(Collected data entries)
┄┄┄┄┄┄┄┄┄┄

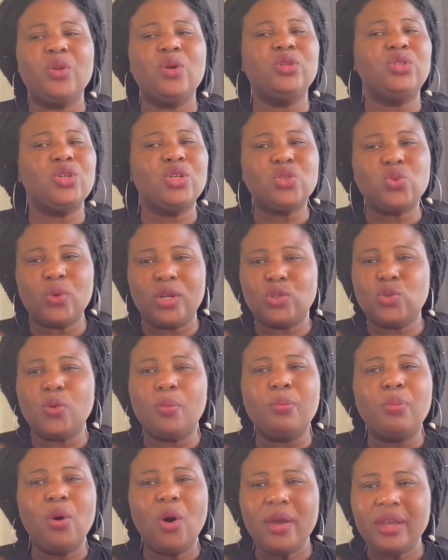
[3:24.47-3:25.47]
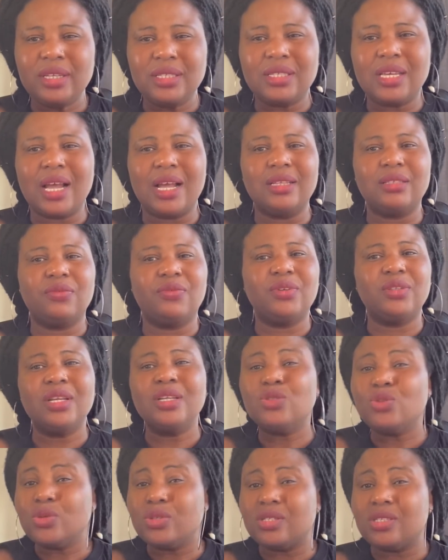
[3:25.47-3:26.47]
they just want to pour it out for
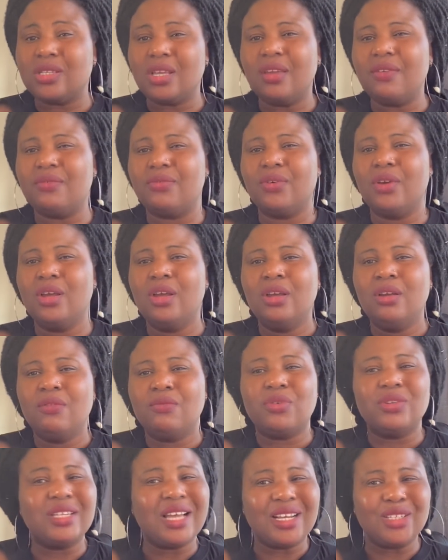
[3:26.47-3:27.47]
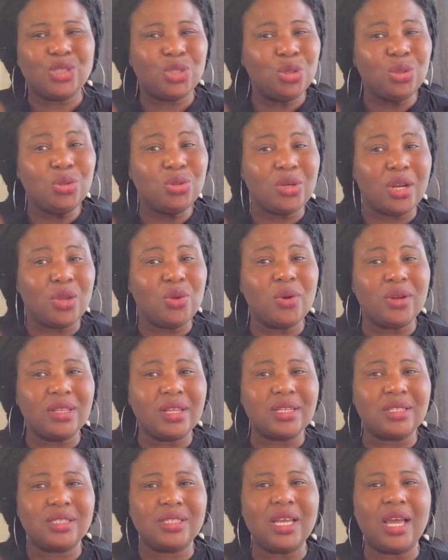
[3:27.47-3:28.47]
them to save for their children, you
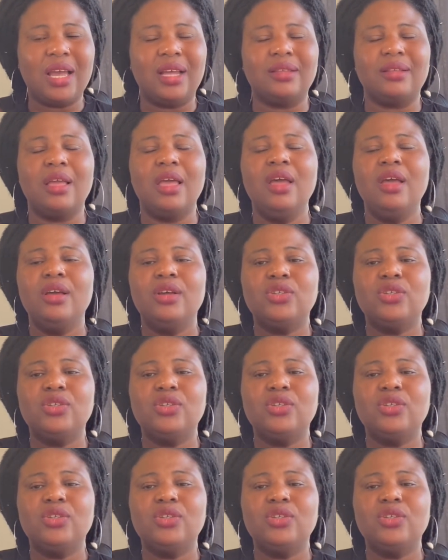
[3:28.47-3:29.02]
understand.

┄┄┄┄┄┄┄┄┄┄

» Task item
Each record above, in full: return it exactly, pictures excluded.

» Task solution
[3:24.47-3:25.47]
[3:25.47-3:26.47]
they just want to pour it out for
[3:26.47-3:27.47]
[3:27.47-3:28.47]
them to save for their children, you
[3:28.47-3:29.02]
understand.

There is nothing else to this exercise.